04/5 - QUARENTENA, DIA 50. Vi uma cidade de pessoas mascaradas por força da lei. Vi cariocas pedalando, caminhando na orla e até mesmo tomando cerveja de máscaras, porque sempre se dá um jeito pra tudo aqui no Rio.

Da entrada do Vidigal, a vista é de tirar o fôlego, uma beleza que resiste à urbanização eternamente desleixada da Cidade Maravilhosa.

Às minhas costas, casas empilhadas e erguidas sobre uma encosta íngreme desafiam qualquer cálculo de engenharia e a própria lei da gravidade. Nem mesmo a urbanização desleixada chegou ali, mas até pra isso se dá um jeito.

Caminhei até o ponto em que está bloqueada a ciclovia que desabou três vezes e matou duas pessoas. O absurdo do absurdo do absurdo. Estava com os tênis errados e ganhei três bolhas nos pés e uma vontade de chorar.

O coronavírus levou Aldir Blanc, que teve coragem de desafiar a ditadura com versos, que teve coragem de desafiar o tempo e dizer “ele adormece as paixões, eu desperto”.

A letra de “Resposta ao Tempo” foi eternizada pela voz linda da Nana Caymmi, que hoje ocupa esse estranho nicho de artistas apoiadores de um governo que não apoia a arte.

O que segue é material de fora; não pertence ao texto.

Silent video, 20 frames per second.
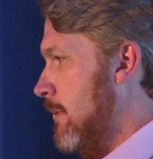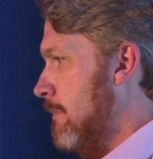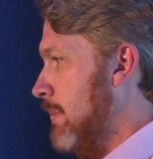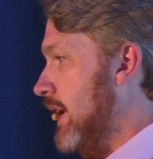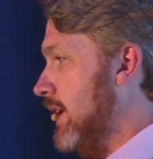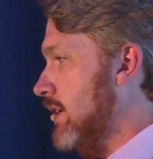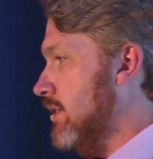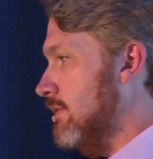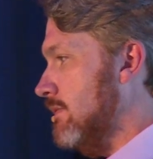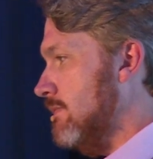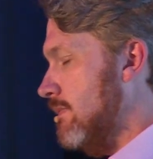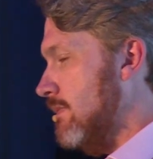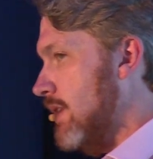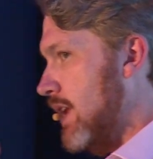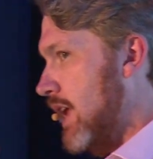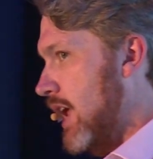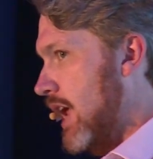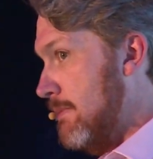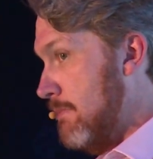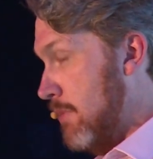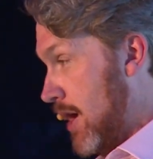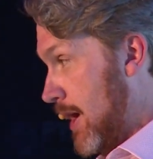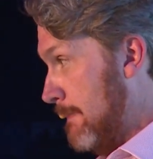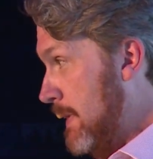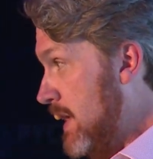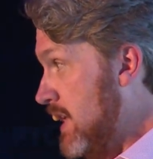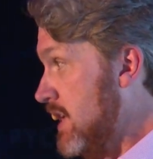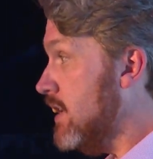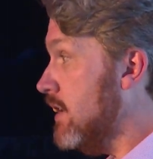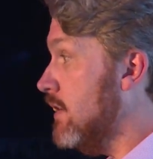But in my
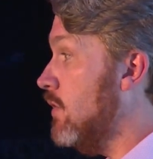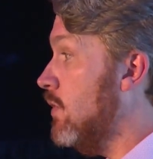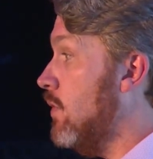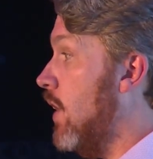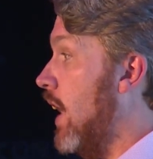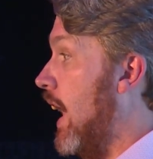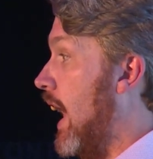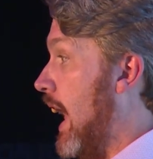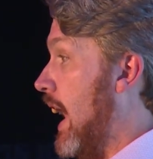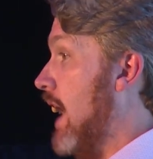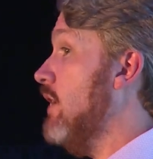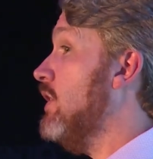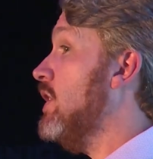opinion, our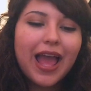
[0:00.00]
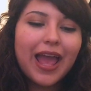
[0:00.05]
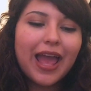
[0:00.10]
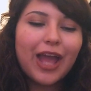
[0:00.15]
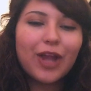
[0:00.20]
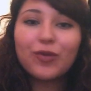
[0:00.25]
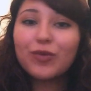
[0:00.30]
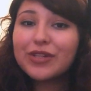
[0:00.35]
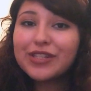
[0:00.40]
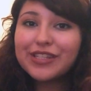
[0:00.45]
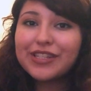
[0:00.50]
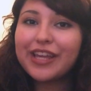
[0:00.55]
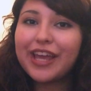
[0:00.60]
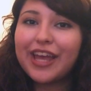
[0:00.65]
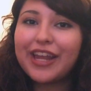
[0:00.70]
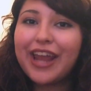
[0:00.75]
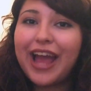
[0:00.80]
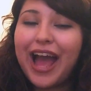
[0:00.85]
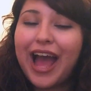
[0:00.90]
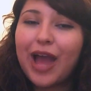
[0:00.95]
And once
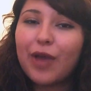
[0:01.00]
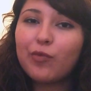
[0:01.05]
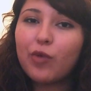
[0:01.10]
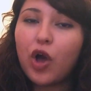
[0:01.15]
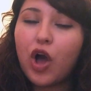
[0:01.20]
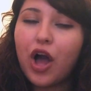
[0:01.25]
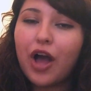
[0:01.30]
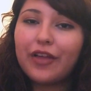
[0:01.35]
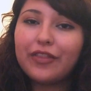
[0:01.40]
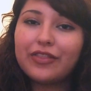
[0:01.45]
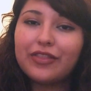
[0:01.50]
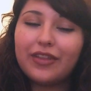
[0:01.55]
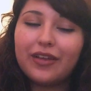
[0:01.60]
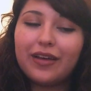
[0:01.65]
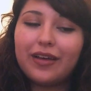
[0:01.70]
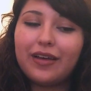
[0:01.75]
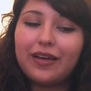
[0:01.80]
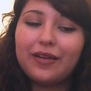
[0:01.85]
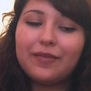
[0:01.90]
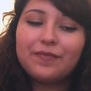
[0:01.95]
again, I'm on
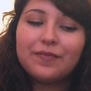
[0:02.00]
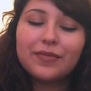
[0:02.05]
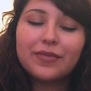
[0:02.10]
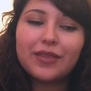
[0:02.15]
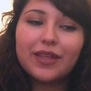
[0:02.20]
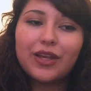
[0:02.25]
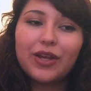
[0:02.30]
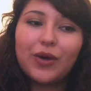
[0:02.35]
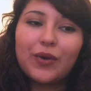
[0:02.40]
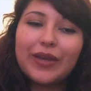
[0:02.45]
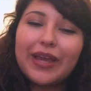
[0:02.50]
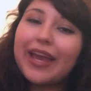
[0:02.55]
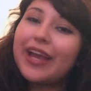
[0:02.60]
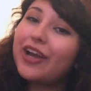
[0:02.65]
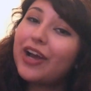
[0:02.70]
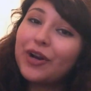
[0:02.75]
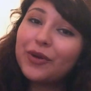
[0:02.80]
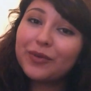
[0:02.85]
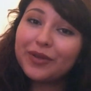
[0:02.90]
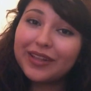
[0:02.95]
the, okay, I
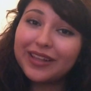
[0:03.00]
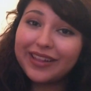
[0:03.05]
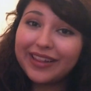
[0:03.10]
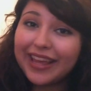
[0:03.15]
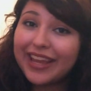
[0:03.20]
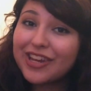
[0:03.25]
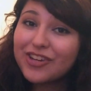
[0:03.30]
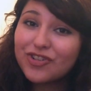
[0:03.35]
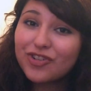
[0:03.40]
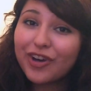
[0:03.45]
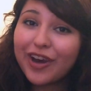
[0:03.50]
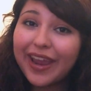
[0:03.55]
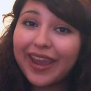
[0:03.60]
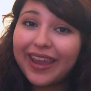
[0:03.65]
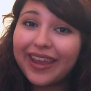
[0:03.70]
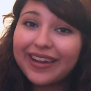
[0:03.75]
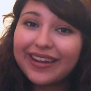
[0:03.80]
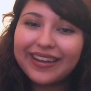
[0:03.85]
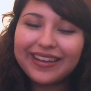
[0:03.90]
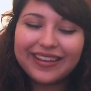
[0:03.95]
got it really late
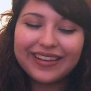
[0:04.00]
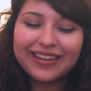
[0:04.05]
train,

Mas a arte é tão maior do que tudo isso, que a voz de Nana cantando as palavras de Aldir sempre vai emocionar a todos, conservadores e progressistas.

Porque todo mundo ama e deseja que a vida nunca termine. Porque todo mundo vai precisar beber um pouquinho pra ter argumento na hora em que o tempo bater na porta da frente.

Tem doença que só se cura com poesia e duas doses de whisky, não tem cloroquina que dê conta.